My fingers are crossed to win!!!


----------



## IowaGuy (Jan 31, 2012)

Well leap day I would spend with my family because right now I work two jobs and never get to see them and I do miss them a lot.

Which skin would I get? Well I already have one that I love but if I had to get another one it would be:

http://www.gelaskins.com/store/tablets_and_ereaders/Kindle_Keyboard/The_Enamored_Owl

The Enamored Owl


----------



## StephanieJ (Nov 11, 2010)

I will be totally selfish and say I'd spend the day in bed. Just me, my Kindle, my Kindle Fire and my Touchpad. Well and my iPhone. I have all these cool toys and not enough time to play with them. So yeah, I'd leave just for food and bathroom breaks!

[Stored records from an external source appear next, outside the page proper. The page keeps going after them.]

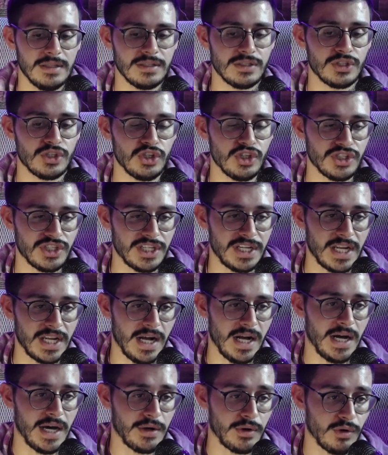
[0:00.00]
this is just an
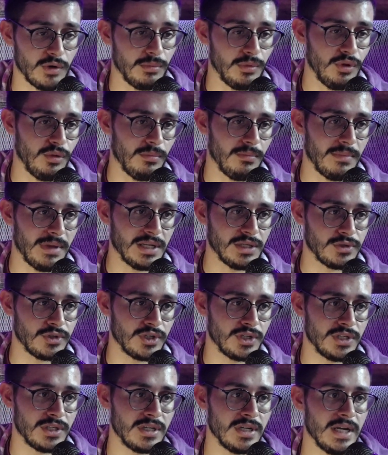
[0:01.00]
honorable
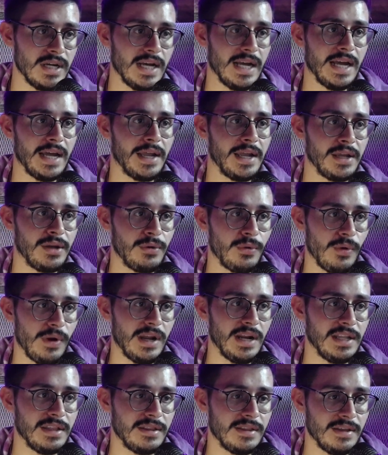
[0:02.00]
mention. I
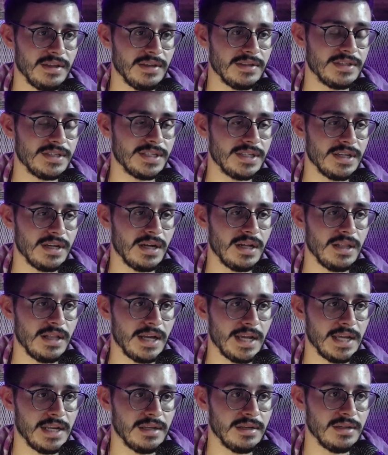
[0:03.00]
created this
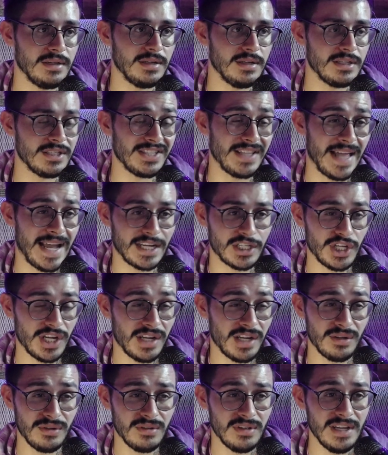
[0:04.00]
client Slack
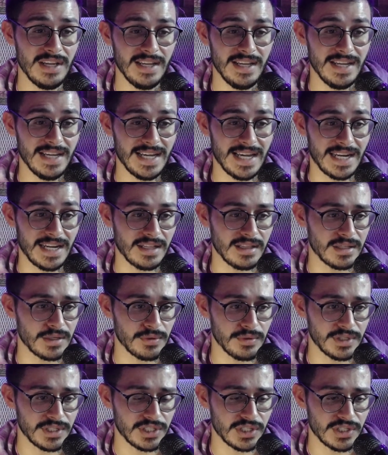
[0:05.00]
channel, and it
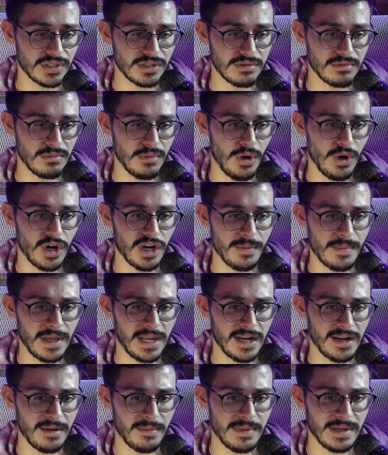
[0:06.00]
literally just
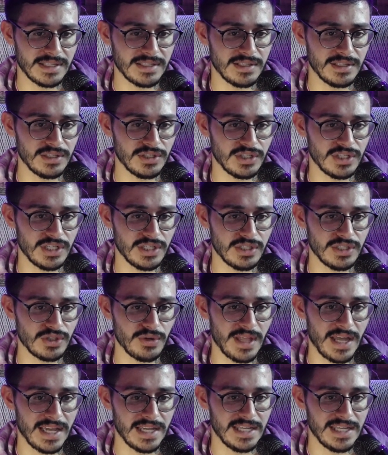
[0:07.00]
automated a message soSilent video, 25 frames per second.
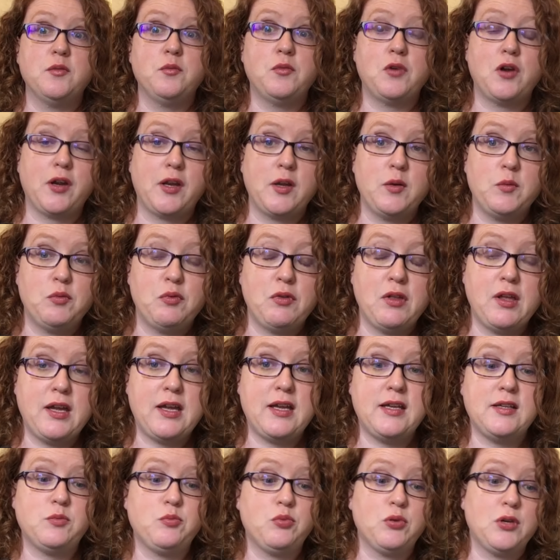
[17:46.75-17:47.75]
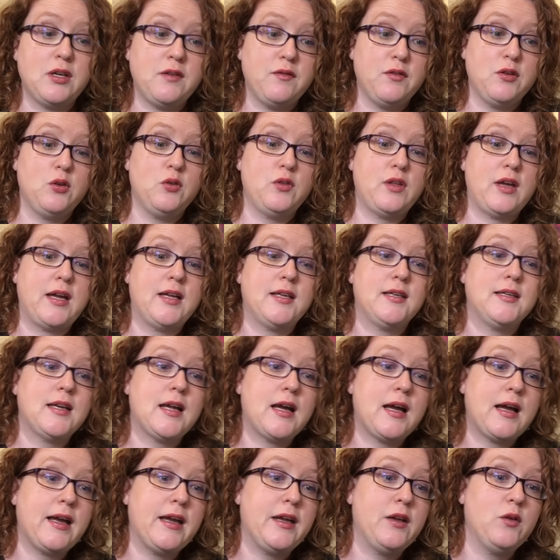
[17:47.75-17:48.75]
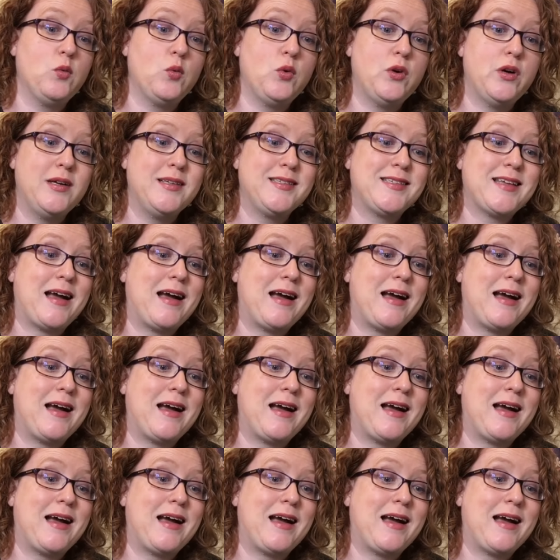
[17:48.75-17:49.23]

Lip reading: marketplace preview that night was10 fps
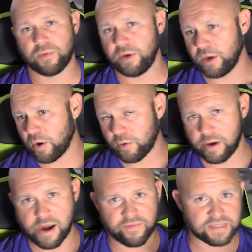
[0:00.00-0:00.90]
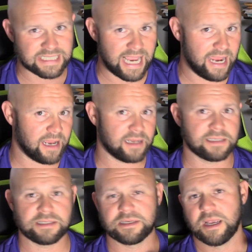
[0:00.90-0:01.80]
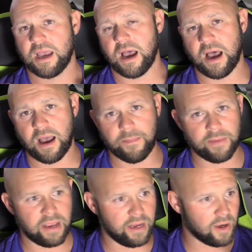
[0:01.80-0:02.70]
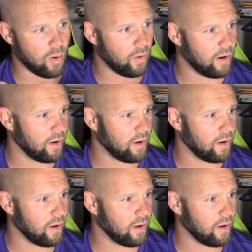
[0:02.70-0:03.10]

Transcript: you know, creative sayings, you know,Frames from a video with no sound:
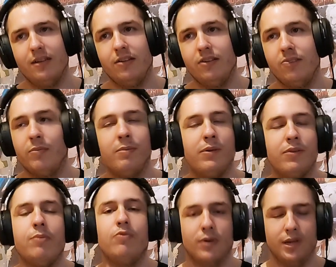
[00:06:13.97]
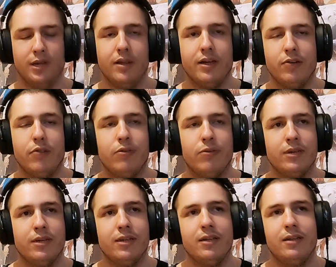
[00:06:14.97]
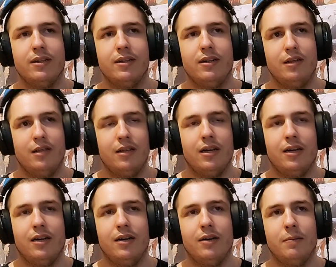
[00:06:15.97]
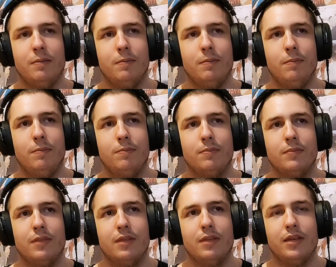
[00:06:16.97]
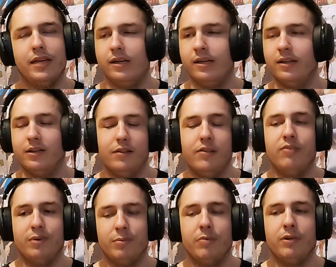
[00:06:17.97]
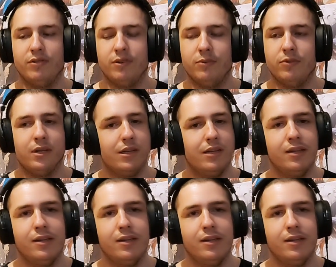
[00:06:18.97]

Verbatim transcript: this might be my top three other song. Um, yeah, this might be my top three.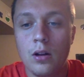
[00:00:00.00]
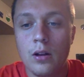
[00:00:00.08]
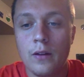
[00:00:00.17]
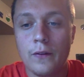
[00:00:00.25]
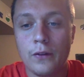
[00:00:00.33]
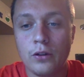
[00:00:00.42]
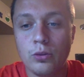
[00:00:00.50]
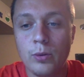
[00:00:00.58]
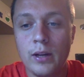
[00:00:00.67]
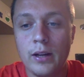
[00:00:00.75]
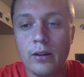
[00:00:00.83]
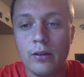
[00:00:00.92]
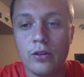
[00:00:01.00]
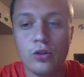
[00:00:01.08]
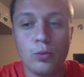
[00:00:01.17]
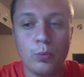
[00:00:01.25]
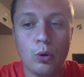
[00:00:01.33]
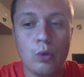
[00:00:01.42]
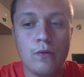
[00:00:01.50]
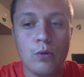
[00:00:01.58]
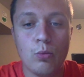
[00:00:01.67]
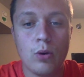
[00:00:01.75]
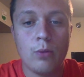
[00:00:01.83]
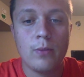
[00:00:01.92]
The first week here is super
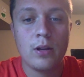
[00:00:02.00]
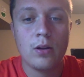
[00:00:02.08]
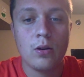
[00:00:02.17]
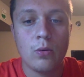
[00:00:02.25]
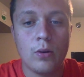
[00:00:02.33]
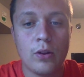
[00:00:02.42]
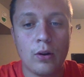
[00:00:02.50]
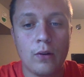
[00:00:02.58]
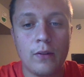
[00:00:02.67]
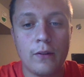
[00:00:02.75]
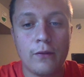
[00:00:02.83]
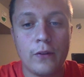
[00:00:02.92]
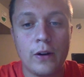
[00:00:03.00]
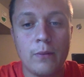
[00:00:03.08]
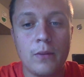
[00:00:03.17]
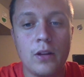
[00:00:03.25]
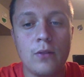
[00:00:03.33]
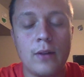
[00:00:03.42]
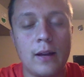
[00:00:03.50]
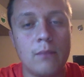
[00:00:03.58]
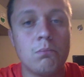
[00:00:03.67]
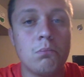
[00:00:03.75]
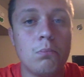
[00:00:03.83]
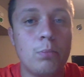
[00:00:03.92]
overwhelming with all of the freedom that you get,
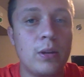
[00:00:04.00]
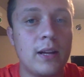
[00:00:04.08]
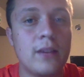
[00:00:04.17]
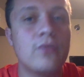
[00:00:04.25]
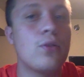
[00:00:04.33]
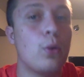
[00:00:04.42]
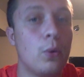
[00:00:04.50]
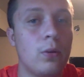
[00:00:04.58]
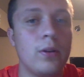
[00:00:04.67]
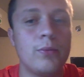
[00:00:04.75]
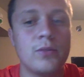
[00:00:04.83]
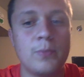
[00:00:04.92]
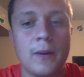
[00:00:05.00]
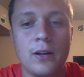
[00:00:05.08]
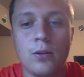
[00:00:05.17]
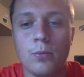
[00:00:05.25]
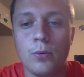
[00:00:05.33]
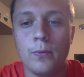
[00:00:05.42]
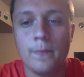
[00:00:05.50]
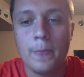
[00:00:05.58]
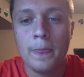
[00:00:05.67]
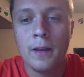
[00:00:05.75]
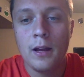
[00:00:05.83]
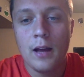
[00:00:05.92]
but that's totally respectable.
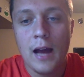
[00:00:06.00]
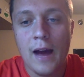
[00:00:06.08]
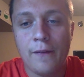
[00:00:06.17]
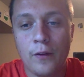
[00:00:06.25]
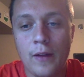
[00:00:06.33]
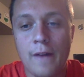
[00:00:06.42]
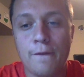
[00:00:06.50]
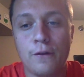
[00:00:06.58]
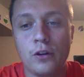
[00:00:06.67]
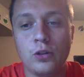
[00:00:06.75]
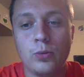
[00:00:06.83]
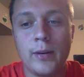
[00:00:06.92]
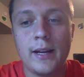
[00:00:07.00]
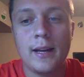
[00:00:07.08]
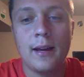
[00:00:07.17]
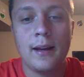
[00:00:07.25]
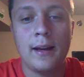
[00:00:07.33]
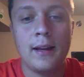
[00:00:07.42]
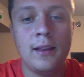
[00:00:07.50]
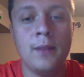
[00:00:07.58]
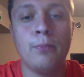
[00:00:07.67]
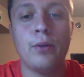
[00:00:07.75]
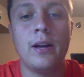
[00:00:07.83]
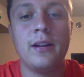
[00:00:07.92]
After that first week, hit the
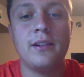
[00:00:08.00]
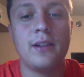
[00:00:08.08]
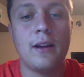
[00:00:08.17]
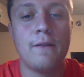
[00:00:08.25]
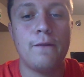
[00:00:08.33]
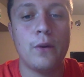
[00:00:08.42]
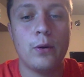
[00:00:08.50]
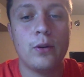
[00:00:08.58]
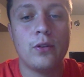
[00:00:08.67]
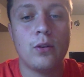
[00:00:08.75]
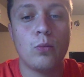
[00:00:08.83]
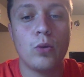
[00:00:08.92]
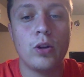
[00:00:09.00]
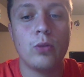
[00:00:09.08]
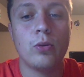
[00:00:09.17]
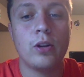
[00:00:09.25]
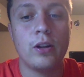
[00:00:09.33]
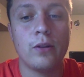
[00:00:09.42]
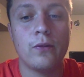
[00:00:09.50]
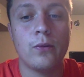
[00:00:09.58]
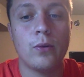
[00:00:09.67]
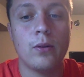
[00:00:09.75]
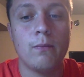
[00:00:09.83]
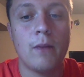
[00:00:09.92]
brakes and focus on what you are here for,
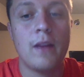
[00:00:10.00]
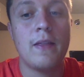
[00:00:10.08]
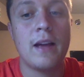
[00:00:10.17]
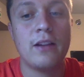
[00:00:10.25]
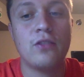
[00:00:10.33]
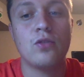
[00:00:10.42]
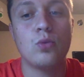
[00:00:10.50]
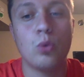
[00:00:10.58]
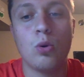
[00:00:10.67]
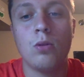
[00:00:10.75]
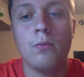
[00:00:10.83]
and that's school.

And as for what I'd pick if I won, it is easy for me - I have loved this design ever since my first visit to Gelaskins! http://www.gelaskins.com/store/tablets_and_ereaders/Kindle_Fire/Guitar_In_Sea_Major

Such a great giveaway, thank you and good luck to everyone!


----------



## timtam (Feb 25, 2012)

I would spend the extra day playing with my 7-month-old daughter because I haven't got enough time to do so.
The skin I want to use on my Kindle 4 is the MC Escher Drawing Hands http://www.gelaskins.com/store/tablets_and_ereaders/Kindle_4/Drawing_Hands.


----------



## BevAnneS (May 11, 2010)

Spend it in Waterfront Park in Charleston, SC with my Kindle in one hand and a Manhatten in the other.


----------



## ddarol (Feb 5, 2009)

Seems, since retirement, that all my days with some exceptions, are mine.  But the extra day, I would spend on my couch, reading my Kindle!

Good luck to everyone!


----------



## tarapaije (Mar 7, 2010)

I would spend the day with my husband. I think it is great i have an extra day to be with him. In 1988, leap year he was in the hospital and the doctors knew he wouldn't make it. He is still here and an awesome friend.
we have been married 33 years, and have 5 kids! 
Thank you for the question!


----------



## sosha (Feb 9, 2010)

Feb 29 is a friend's birthday.  Every 4 years, it's a party!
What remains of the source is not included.